WORK TASK - For the records shown below, return an exact copy that excludes the pictures.

Segment Open

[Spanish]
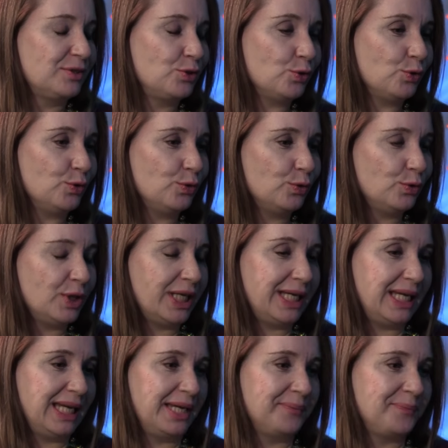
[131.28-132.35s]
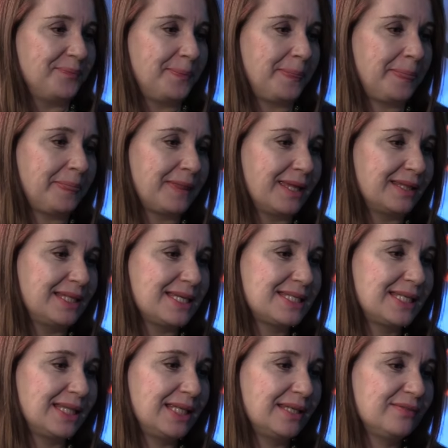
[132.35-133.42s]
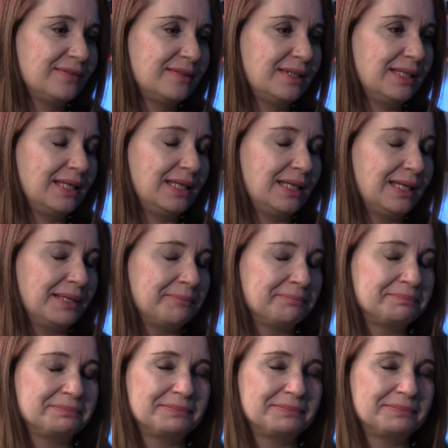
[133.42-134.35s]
yo em, decidí eh,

Segment Closed

ANSWER BOX -
[Spanish]
[131.28-132.35s]
[132.35-133.42s]
[133.42-134.35s]
yo em, decidí eh,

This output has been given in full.